In the past three years, he has attended violin master classes in Oxford, Britain, and won competitions such as the GSF Singapore Festival 2023 and 2024 Concert Artists International Competition.
“If I get to perform for ChildAid, I can use my music, which I love, to raise funds for the less fortunate children in Singapore,” says the pupil of Fairfield Methodist School (Primary).
Teenager Divyasree Ravichandraraja enjoyed her previous experience performing for ChildAid that she returned to audition for the 2024 edition.
ST PHOTO: CHONG JUN LIANG
There were also return performers at the audition. Divyasree Ravichandraraja, 13, acted and sang in the 2023 iteration of ChildAid. She enjoyed the experience so much that she came back for more.

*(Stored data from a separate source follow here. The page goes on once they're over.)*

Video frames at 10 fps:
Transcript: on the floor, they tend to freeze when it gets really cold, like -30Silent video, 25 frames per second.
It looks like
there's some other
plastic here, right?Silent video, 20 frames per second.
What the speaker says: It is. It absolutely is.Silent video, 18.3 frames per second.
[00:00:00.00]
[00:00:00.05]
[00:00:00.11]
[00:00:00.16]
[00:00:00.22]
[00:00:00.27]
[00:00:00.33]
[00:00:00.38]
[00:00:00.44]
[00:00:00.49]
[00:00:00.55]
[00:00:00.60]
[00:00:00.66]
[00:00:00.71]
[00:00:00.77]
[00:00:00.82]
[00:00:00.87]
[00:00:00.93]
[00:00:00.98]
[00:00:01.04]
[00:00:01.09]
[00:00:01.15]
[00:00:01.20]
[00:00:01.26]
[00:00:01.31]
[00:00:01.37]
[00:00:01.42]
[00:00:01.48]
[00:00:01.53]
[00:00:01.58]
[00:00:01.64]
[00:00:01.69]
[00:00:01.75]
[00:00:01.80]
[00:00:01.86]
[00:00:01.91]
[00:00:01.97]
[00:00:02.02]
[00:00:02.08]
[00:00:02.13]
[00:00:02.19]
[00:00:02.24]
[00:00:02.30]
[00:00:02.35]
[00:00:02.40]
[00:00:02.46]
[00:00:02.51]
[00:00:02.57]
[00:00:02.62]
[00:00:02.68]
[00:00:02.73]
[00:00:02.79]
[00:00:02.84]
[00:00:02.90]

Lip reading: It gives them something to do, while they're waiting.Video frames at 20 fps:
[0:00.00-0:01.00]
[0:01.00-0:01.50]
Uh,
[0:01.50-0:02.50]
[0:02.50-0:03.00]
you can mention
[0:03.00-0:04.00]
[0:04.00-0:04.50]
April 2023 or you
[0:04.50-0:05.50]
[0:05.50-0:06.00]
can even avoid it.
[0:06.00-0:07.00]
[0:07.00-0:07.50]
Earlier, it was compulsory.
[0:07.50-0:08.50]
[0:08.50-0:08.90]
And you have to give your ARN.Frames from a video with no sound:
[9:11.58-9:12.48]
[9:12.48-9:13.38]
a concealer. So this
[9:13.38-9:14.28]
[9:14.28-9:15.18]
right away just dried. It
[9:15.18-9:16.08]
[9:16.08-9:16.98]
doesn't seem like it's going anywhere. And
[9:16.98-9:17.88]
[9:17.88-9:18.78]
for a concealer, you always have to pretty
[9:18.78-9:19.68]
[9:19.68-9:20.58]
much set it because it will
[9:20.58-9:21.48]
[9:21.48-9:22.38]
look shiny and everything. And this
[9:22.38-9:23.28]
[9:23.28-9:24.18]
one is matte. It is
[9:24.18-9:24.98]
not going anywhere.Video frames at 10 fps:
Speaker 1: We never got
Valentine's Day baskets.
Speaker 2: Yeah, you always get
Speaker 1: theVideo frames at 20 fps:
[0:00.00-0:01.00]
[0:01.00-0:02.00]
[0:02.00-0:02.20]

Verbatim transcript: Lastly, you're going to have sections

“It was so exhilarating and so much fun to perform. It was great,” said the student at international school 5 Steps Academy.
Though trained in musical theatre, Divyasree started off her audition with American singer Olivia Rodrigo’s All I Want (2019), using her soulful rendition to show the judging panel that she “was not just a musical theatre student”.
Then, seamlessly, the teenager whipped out a top hat and treated the judges to a one-woman show – singing, acting and dancing to The Mad Hatter from the stage musical Wonderland.
“If you’re afraid, that’s a good thing,” she quipped to the judges, before diving into her number with a cartwheel.
“We have a lot of talented people coming in,” raved ChildAid’s co-creative director Joshua Quek.
So many, in fact, that the auditions spanned three days, from July 19 to 21. “Some of (the auditionees) were really quite surprising,” said Mr Quek.